Task to carry out
Using the line that has "Video frames at" as the starting point, print each line to the end of the material below word for word. Add no other lines.

___ Supplied data

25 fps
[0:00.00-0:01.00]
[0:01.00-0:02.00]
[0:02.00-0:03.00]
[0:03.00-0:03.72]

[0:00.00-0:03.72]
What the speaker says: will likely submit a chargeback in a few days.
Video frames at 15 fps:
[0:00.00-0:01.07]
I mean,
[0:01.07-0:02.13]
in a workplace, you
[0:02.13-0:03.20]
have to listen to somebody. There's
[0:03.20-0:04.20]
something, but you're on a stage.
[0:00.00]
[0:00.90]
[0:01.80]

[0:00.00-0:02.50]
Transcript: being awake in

______

Output below
Video frames at 15 fps:
[0:00.00-0:01.07]
I mean,
[0:01.07-0:02.13]
in a workplace, you
[0:02.13-0:03.20]
have to listen to somebody. There's
[0:03.20-0:04.20]
something, but you're on a stage.
[0:00.00]
[0:00.90]
[0:01.80]

[0:00.00-0:02.50]
Transcript: being awake in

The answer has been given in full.